DMA, AI Act e ruolo dell’indagine UE su Google

Per comprendere la portata dell’iniziativa dell’UE, occorre inserirla nel contesto normativo. L’indagine si colloca all’interno dell’attuazione del Digital Markets Act (DMA), che impone obblighi specifici ai gatekeeper in materia di dati, trasparenza e non discriminazione.

Si intreccia inoltre con l’AI Act, che richiede maggiore documentazione sulle fonti dei dati utilizzati per addestrare i modelli. L’Europa mira a garantire un equilibrio tra concorrenza, tutela dei diritti e sviluppo tecnologico, definendo regole del gioco più chiare per chi controlla le grandi piattaforme digitali.

Gli scenari futuri aperti dall’indagine UE su Google

Il caso in esame non riguarda soltanto la correttezza dei rapporti con la stampa. Mette al centro un tema decisivo: la disponibilità e la qualità dei dati necessari per costruire l’intelligenza artificiale. L’indagine dell’UE rappresenta un passaggio rilevante verso la definizione delle regole del gioco nell’era dell’AI generativa, in cui la distinzione tra innovazione e abuso di posizione dominante richiede attenzione e un quadro normativo chiaro.

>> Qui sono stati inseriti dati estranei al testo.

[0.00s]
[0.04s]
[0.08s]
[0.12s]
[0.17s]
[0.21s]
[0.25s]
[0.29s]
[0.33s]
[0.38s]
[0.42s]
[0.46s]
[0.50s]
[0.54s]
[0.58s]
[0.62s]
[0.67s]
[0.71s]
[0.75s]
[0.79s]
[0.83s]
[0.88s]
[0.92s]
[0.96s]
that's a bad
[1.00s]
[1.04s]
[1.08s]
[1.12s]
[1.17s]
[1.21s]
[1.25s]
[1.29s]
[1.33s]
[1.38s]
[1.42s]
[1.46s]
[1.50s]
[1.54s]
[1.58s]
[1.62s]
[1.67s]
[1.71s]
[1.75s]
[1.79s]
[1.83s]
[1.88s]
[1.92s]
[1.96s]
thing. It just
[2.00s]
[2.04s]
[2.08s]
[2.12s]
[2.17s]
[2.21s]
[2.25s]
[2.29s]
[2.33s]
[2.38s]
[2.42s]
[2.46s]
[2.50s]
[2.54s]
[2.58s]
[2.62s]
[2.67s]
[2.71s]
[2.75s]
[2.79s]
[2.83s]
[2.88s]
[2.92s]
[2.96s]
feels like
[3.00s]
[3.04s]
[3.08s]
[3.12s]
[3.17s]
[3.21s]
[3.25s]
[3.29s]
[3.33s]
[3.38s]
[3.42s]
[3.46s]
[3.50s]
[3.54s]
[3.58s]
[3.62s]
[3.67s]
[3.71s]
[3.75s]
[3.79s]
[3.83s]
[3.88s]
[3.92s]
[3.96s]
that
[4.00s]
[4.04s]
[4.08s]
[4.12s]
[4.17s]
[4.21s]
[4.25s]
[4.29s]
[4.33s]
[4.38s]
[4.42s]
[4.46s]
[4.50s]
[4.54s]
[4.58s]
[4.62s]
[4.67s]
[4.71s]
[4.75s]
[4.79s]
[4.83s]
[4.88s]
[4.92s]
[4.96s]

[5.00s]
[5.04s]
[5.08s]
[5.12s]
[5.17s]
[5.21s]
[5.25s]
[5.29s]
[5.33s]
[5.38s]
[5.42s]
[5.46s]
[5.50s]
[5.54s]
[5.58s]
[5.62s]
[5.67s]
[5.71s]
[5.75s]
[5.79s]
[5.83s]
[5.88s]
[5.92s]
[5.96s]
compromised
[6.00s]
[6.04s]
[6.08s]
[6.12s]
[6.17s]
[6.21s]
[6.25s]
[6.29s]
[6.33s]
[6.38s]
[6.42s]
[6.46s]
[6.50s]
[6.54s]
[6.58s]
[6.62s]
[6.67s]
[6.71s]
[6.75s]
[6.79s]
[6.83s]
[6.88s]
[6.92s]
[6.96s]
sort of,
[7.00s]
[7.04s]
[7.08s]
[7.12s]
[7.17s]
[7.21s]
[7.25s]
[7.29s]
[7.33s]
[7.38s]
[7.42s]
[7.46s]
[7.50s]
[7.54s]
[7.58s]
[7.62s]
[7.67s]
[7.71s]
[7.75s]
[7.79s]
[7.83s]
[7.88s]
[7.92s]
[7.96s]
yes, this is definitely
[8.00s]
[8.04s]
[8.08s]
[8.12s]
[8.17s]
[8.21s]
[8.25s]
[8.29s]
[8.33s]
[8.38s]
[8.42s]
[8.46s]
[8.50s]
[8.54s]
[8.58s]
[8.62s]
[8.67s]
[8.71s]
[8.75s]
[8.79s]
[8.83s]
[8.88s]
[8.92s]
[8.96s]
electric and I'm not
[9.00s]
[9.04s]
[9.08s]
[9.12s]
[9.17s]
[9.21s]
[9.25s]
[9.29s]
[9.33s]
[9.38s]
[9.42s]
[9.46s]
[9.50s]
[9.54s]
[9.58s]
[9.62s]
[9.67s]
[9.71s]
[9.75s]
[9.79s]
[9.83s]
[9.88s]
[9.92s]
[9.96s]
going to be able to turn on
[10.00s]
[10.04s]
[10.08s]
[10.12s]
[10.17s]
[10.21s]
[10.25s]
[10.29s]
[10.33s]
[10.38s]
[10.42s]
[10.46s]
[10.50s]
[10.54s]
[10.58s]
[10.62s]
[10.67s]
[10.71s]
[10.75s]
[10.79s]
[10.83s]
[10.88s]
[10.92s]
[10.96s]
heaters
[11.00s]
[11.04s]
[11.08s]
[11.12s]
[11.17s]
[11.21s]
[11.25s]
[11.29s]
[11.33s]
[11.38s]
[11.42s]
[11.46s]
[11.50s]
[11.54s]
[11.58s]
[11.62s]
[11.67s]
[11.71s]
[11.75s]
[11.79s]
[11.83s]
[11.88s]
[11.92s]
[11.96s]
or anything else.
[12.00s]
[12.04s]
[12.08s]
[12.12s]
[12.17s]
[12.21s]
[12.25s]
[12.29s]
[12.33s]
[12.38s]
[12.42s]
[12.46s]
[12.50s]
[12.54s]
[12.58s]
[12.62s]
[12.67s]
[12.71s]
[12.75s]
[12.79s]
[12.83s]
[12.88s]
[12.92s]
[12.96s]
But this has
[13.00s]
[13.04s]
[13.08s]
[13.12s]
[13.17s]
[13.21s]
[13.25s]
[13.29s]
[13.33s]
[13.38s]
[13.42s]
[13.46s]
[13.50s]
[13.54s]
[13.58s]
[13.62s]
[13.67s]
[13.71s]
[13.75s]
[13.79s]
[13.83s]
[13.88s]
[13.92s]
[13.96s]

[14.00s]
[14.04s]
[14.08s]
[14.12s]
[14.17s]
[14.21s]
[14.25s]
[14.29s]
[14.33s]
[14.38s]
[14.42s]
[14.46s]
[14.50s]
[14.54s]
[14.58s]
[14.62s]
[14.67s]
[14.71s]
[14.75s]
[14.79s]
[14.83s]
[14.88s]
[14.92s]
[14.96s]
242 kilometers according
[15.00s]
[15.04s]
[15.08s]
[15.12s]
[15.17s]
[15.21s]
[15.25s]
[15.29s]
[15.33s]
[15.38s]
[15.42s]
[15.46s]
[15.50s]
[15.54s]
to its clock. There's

L’indagine della Commissione Europea potrebbe portare a richieste di maggiore trasparenza sulle fonti dei dati utilizzati da Google, a obblighi di compensazione per editori e creatori, o a condizioni più rigorose sull’uso dei contenuti raccolti tramite i servizi della piattaforma.

In caso di violazioni accertate, l’azienda potrebbe essere soggetta a misure correttive o sanzioni. Se invece l’indagine non rilevasse comportamenti anticoncorrenziali, ciò consoliderebbe la legittimità dell’attuale modello di addestramento dei sistemi di AI basato sul web scraping di contenuti pubblicamente accessibili.